● **What to do**: Reproduce every record below word for word and include no pictures.

[Listed entries Boundary: Start]

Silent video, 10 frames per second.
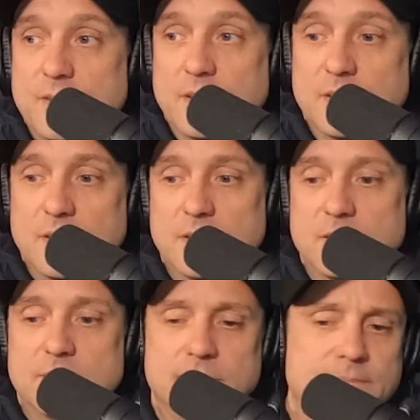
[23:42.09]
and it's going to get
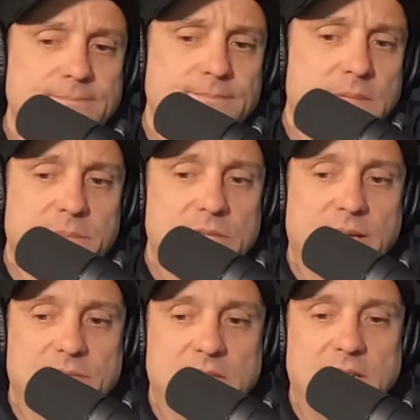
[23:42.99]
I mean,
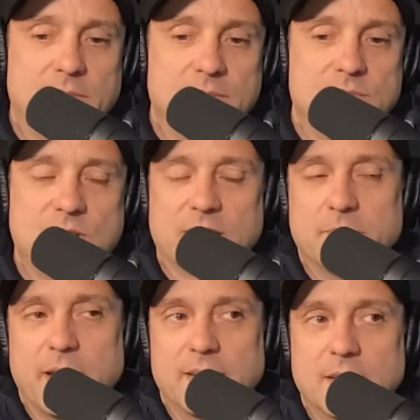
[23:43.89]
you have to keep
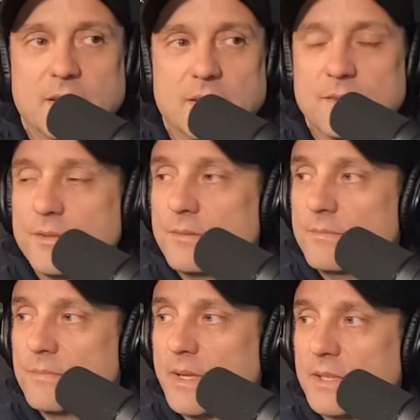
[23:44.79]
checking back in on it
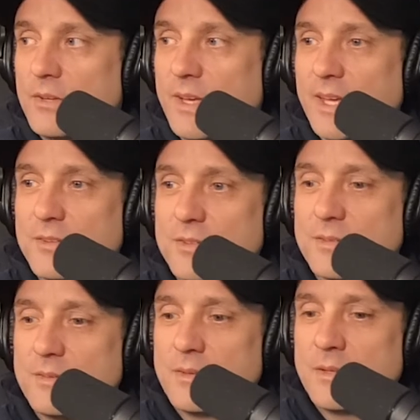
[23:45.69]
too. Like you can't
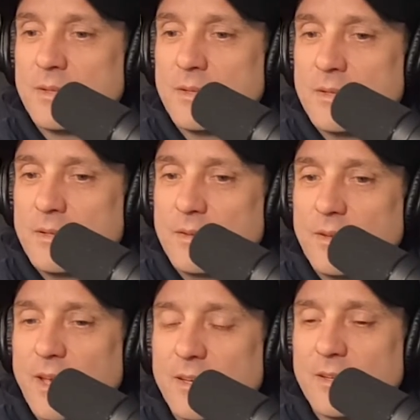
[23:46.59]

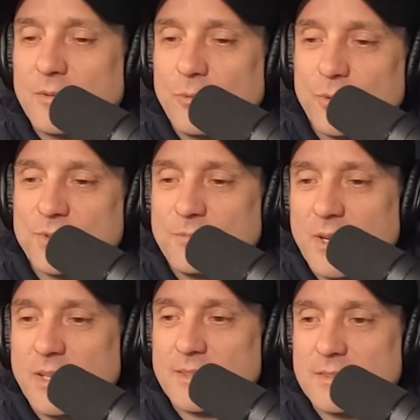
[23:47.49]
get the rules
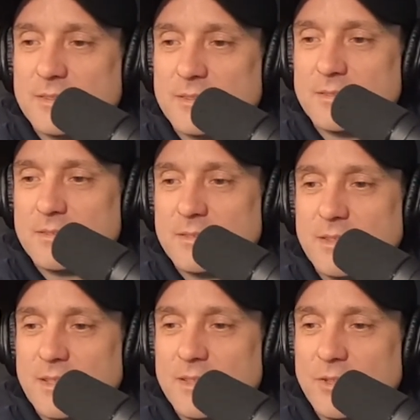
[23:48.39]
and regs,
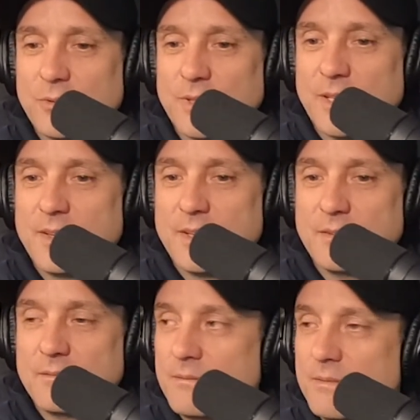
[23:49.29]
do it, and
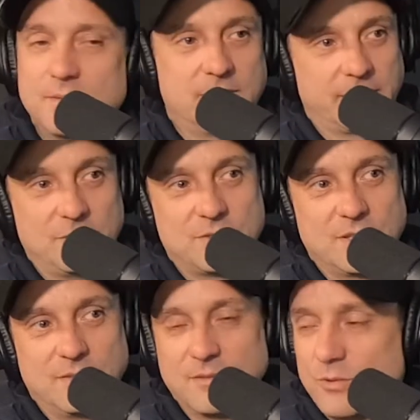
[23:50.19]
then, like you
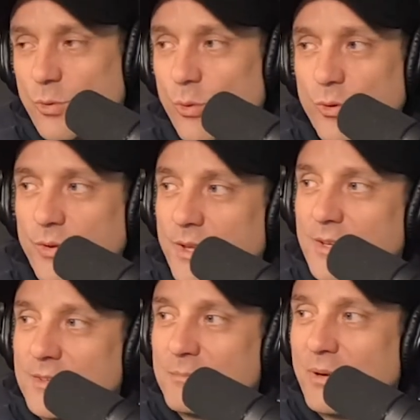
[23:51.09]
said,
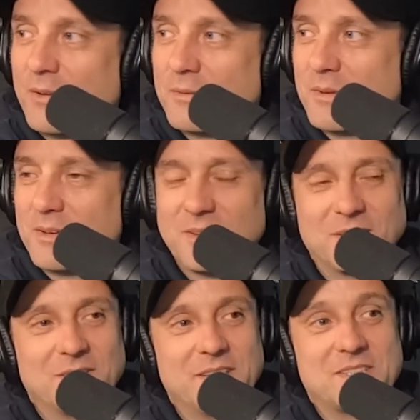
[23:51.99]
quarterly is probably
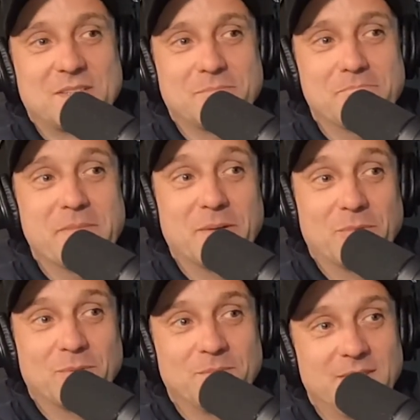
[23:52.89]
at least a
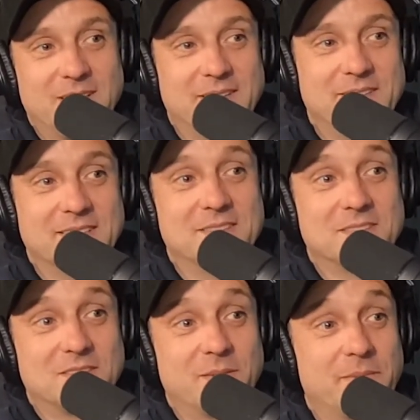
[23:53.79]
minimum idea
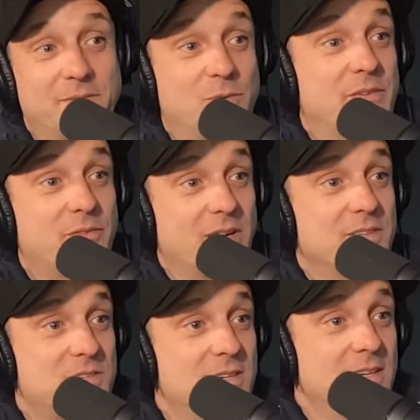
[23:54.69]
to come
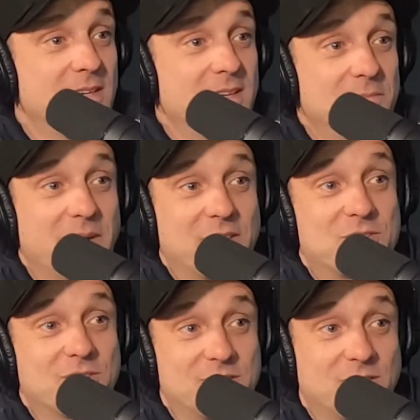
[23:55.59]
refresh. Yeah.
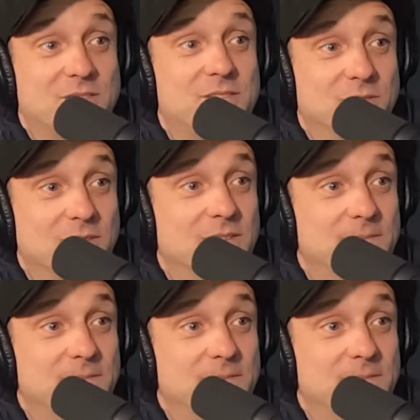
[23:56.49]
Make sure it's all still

[Listed entries Boundary: End]

● **Output for this exercise**:
Silent video, 10 frames per second.
[23:42.09]
and it's going to get
[23:42.99]
I mean,
[23:43.89]
you have to keep
[23:44.79]
checking back in on it
[23:45.69]
too. Like you can't
[23:46.59]

[23:47.49]
get the rules
[23:48.39]
and regs,
[23:49.29]
do it, and
[23:50.19]
then, like you
[23:51.09]
said,
[23:51.99]
quarterly is probably
[23:52.89]
at least a
[23:53.79]
minimum idea
[23:54.69]
to come
[23:55.59]
refresh. Yeah.
[23:56.49]
Make sure it's all still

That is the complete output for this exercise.